Im Juli 1958 fanden Arbeiter bei Grabungen am Marktplatz ein kleines, mit alten Silbermünzen gefülltes, kugeliges Töpfchen. Nachforschungen ergaben, dass der Schatz etwa um 1120 vergraben worden war, also etwa in der Zeit des Klosterbaus unter Graf Dietmar von Selbold - Gelnhausen. Es handelt sich um Pfennige und Obole (Hälblinge) der Münzstätte Mainz, die in der Karolingerzeit bis in das frühe 14. Jahrhundert alleinige Münzsorten im Geldverkehr waren.

Bis zum Jahr 2000 befanden sich die Münzen in Verwahrung des Museums der Stadt Hanau, daneben 2 Keramiktöpfchen. Auf Betreiben des Vereins für Geschichte und Heimatkunde Langenselbold wurde im Jahre 2001 ein Teil (5 Münzen, jeweils Vor- und Rückseite)  als Dauerleihgabe in das Heimatmuseum von Langenselbold überführt. Der Langenselbolder Münzschatz ist ein wertvolles Dokument der Langenselbolder Geschichte.

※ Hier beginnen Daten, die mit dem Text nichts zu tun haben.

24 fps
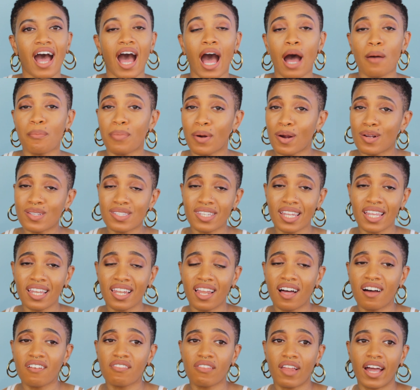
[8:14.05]
I personally
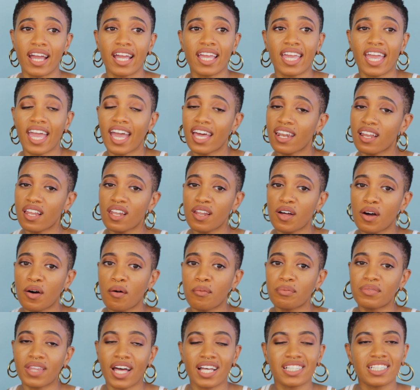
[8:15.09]
love like
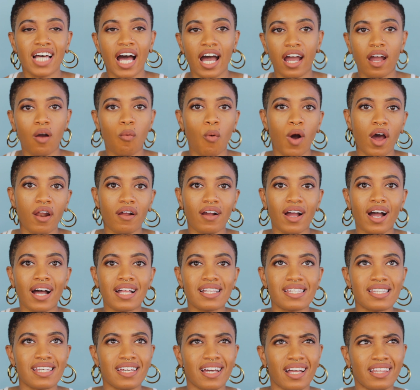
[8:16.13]
cantaloupe, that's high in water
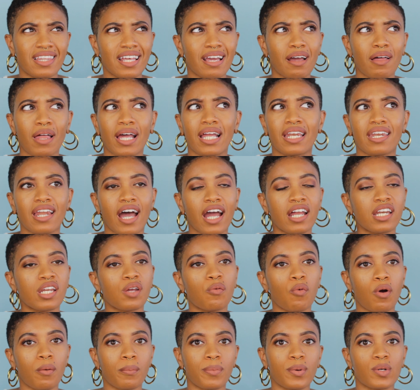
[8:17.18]
content. I think like
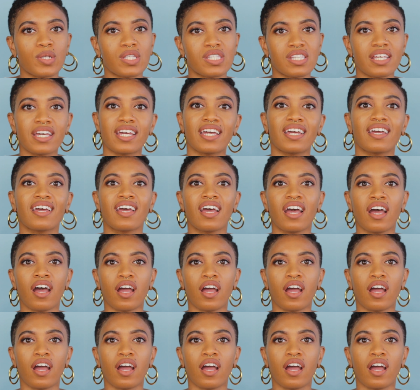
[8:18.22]
91%.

Näheres ist der Festschrift der Stadt "875 Jahre Langenselbold", Seite 13 bis 16, zu entnehmen (auszugsweiser Abdruck eines Artikels von W. Heß  in: Hanauer Geschichtsblätter Nr. 17, 1960).

Die mittelalterlichen Münzen können im Original zur Zeit nicht ausgestellt werden, da sie restauriert werden müssen.